The Swiss system has been going through a transformation over the past three years. In March 2013, voters clearly approved an initiative to cap excessive manager salaries, against the recommendations of the government, parliament and the business community.

This marked the beginning of a new form of grassroots political campaigning. It uses social media and focuses on personalised and reliable communication.

swissinfo.ch: The political instrument of the people’s initiative is marking its 125th anniversary this year. This democratic right was enshrined in the Swiss constitution in 1891. But is it ready to face the challenges of the digital age?

C.L.: There is criticism that proposals can be launched about almost anything, even if the text of an initiative is full of mistakes and does not really make sense.

Reforms are needed to ensure that voters are not asked to decide on proposals which can’t be implemented and which have to be annulled. Preventive rules could help in order to set the conditions for applying an initiative once it has been approved by voters.

Then there is the issue of how citizen’s signatures, which are needed to force nationwide votes, are gathered. The internet era has opened new possibilities for campaigning.

It is apparently possible to win the support up to 10,000 citizens in one day if a topic has strong public appeal and with the necessary marketing instruments.

In other words, it wouldn’t take more than two weeks to collect the necessary number of signatures [at least 100,000 to be collected within 18 months under current law].

These new technical possibilities undoubtedly have a huge impact on the process of opinion-shaping. It will lead to a debate about whether the current system of signature-collecting, dating back to the 19th century, needs an overhaul.

swissinfo.ch: This suggests that the fight over democratic rights continues. What are the best conditions for a functioning and robust democracy?

C.L.: It is not just a foreign audience that has to be reminded that citizen’s participation did not fall from the sky in Switzerland. The idea that the country has been living comfortably in a system of direct democracy since 1291 is wrong.

In reality, the Liberals won their first big victories for democracy in the Swiss cantons back in 1830. Switzerland became a pioneer of representative democracy with the first federal constitution in 1848.

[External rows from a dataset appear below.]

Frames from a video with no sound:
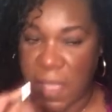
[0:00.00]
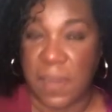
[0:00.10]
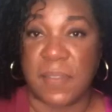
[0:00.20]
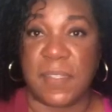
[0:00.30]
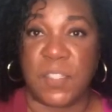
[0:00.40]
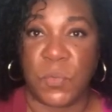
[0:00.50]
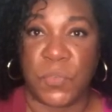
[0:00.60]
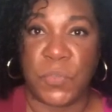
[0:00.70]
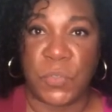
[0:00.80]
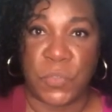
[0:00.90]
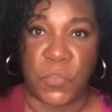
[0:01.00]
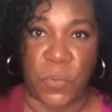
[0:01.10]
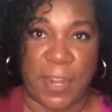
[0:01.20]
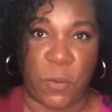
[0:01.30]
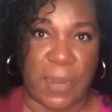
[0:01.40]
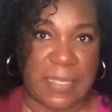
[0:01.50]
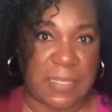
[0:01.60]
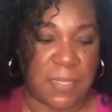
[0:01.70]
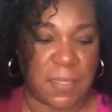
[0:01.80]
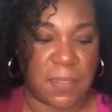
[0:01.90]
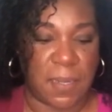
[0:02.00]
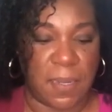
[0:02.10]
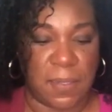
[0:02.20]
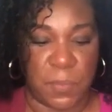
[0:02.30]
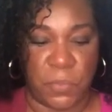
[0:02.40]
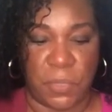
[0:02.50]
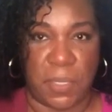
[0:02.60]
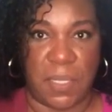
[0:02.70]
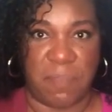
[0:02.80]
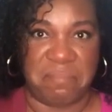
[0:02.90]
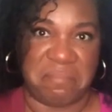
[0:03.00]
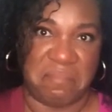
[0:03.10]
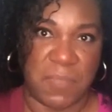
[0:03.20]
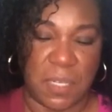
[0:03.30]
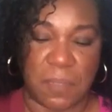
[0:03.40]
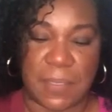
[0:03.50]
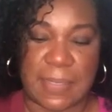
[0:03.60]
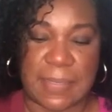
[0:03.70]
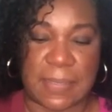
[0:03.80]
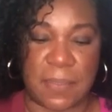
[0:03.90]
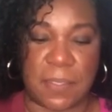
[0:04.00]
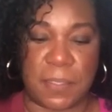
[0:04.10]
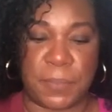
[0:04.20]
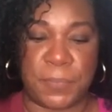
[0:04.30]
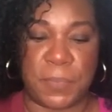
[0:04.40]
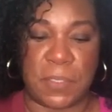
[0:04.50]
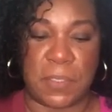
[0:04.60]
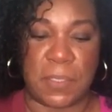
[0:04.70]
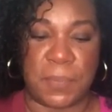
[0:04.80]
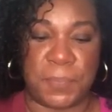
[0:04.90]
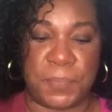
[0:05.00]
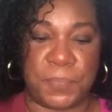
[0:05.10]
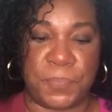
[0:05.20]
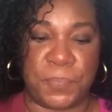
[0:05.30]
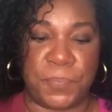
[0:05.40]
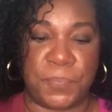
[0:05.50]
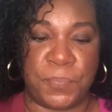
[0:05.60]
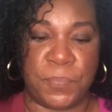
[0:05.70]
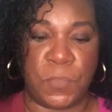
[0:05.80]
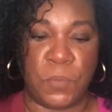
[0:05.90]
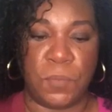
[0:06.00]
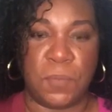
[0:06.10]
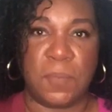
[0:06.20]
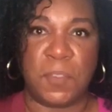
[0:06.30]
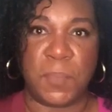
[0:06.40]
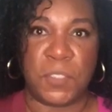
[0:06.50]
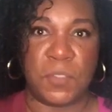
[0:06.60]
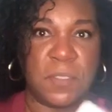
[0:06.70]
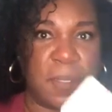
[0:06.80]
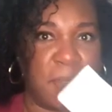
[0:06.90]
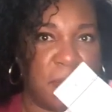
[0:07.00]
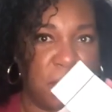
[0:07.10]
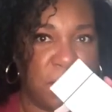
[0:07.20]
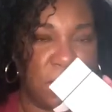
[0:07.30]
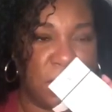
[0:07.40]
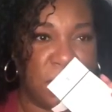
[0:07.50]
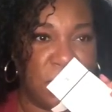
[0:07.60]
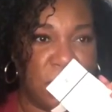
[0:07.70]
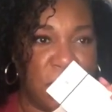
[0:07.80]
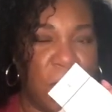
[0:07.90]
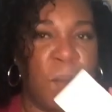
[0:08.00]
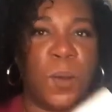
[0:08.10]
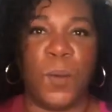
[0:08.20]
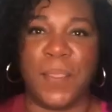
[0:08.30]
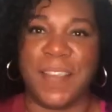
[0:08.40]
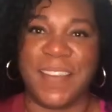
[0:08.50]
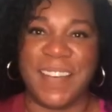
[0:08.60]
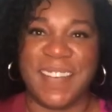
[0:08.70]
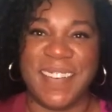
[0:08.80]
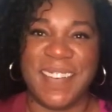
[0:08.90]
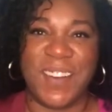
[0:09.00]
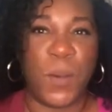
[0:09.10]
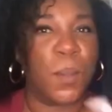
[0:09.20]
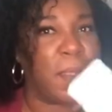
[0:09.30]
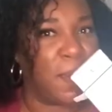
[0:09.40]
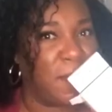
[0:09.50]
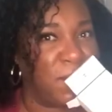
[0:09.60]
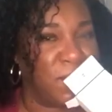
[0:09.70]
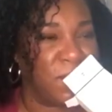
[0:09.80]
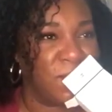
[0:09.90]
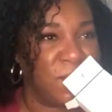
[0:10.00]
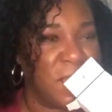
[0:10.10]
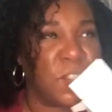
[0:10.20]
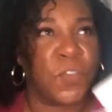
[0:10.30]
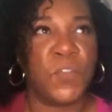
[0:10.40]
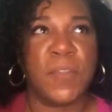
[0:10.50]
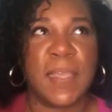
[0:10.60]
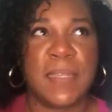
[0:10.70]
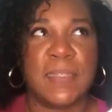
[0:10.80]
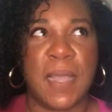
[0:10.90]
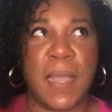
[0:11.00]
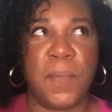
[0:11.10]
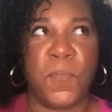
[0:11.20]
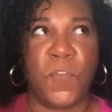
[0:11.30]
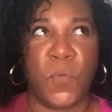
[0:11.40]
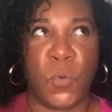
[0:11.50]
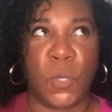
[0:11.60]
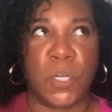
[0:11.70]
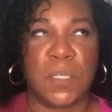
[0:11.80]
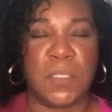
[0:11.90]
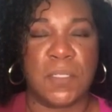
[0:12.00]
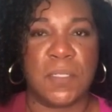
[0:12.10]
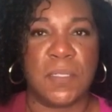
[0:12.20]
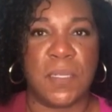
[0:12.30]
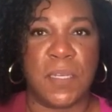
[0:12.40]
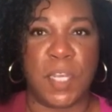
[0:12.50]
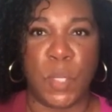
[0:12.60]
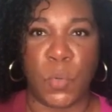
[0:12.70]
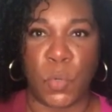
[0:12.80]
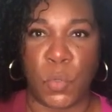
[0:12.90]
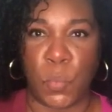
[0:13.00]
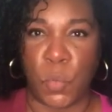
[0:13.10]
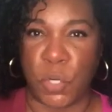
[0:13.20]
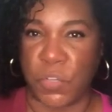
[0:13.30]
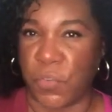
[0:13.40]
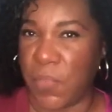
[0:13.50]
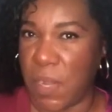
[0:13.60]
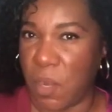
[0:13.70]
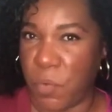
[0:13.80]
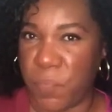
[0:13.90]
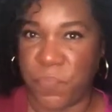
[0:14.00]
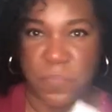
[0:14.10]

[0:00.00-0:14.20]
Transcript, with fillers: I looked at the reviews on Fragrantica and they look pretty, you know, decent. So, let's see. Oh, Mr.'s nice. Oh, yeah. Oh, yeah. So, if you like Tom Ford's Neroli Portofino,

Movements fighting for more democracy, freedom, social justice, environmental rights or gender equality have often existed before political parties tackled these issues.

These civil society groups never cease to believe in the possibilities of direct democracy and in the advantages of democracy.

The political parties, associations or the media have their specific roles organising, implementing and covering the process of direct democracy. But civil society is the main driver of democratization and of the public awareness.

These groups help us redefine regularly our understanding of democracy. This is fundamental for the functioning of the political system.